SOURCE RECORDS Block Start
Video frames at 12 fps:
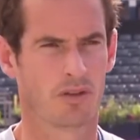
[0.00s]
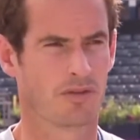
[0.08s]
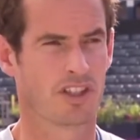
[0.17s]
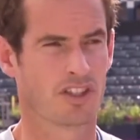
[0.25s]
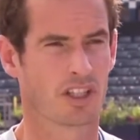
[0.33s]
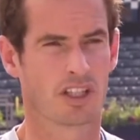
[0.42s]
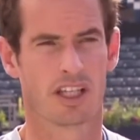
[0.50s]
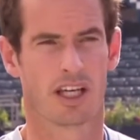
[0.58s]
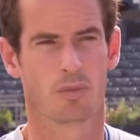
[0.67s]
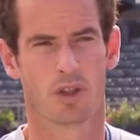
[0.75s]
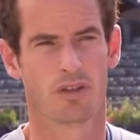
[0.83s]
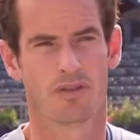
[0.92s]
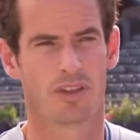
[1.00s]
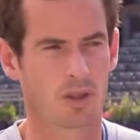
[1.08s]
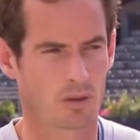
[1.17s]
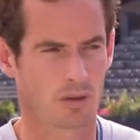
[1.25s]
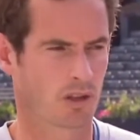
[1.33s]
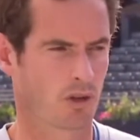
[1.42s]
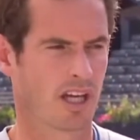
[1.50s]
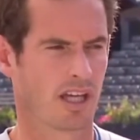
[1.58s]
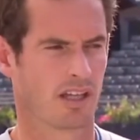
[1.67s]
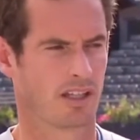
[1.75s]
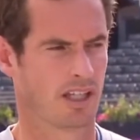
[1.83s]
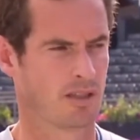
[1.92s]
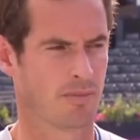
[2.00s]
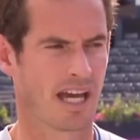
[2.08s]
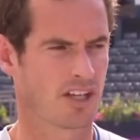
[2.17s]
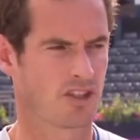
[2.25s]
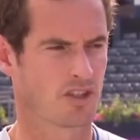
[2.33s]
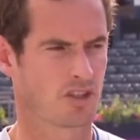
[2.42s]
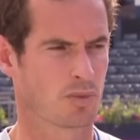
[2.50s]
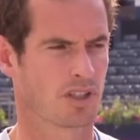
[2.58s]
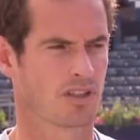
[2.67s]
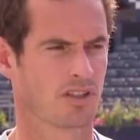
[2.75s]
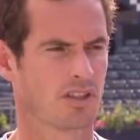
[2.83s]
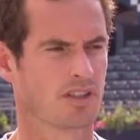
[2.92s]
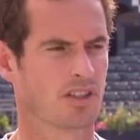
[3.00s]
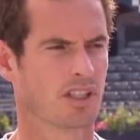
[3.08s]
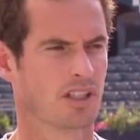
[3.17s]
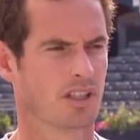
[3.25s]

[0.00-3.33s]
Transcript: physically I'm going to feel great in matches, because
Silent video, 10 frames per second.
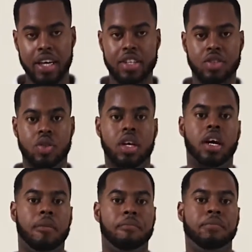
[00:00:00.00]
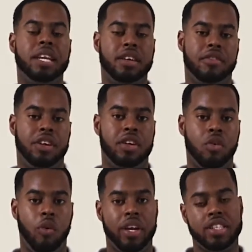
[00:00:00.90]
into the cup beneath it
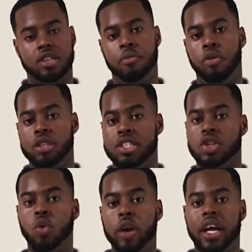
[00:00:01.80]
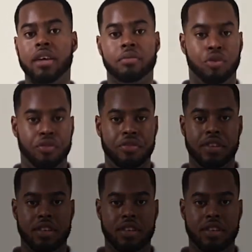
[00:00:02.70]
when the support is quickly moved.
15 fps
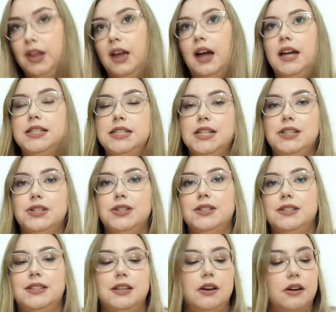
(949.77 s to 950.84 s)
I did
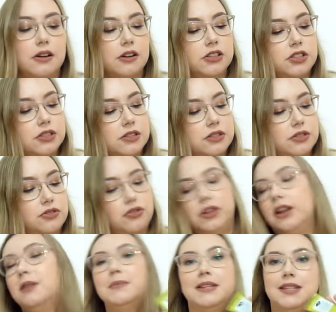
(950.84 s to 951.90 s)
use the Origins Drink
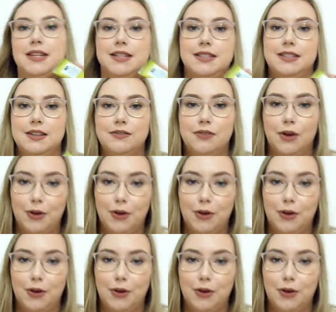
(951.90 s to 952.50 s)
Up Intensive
SOURCE RECORDS Block End
▶ _DESCRIPTION OF THE TASK_: Repeat all of the data above word for word, minus the pictures.

▶ _YOUR SOLUTION_:
Video frames at 12 fps:
[0.00s]
[0.08s]
[0.17s]
[0.25s]
[0.33s]
[0.42s]
[0.50s]
[0.58s]
[0.67s]
[0.75s]
[0.83s]
[0.92s]
[1.00s]
[1.08s]
[1.17s]
[1.25s]
[1.33s]
[1.42s]
[1.50s]
[1.58s]
[1.67s]
[1.75s]
[1.83s]
[1.92s]
[2.00s]
[2.08s]
[2.17s]
[2.25s]
[2.33s]
[2.42s]
[2.50s]
[2.58s]
[2.67s]
[2.75s]
[2.83s]
[2.92s]
[3.00s]
[3.08s]
[3.17s]
[3.25s]

[0.00-3.33s]
Transcript: physically I'm going to feel great in matches, because
Silent video, 10 frames per second.
[00:00:00.00]
[00:00:00.90]
into the cup beneath it
[00:00:01.80]
[00:00:02.70]
when the support is quickly moved.
15 fps
(949.77 s to 950.84 s)
I did
(950.84 s to 951.90 s)
use the Origins Drink
(951.90 s to 952.50 s)
Up Intensive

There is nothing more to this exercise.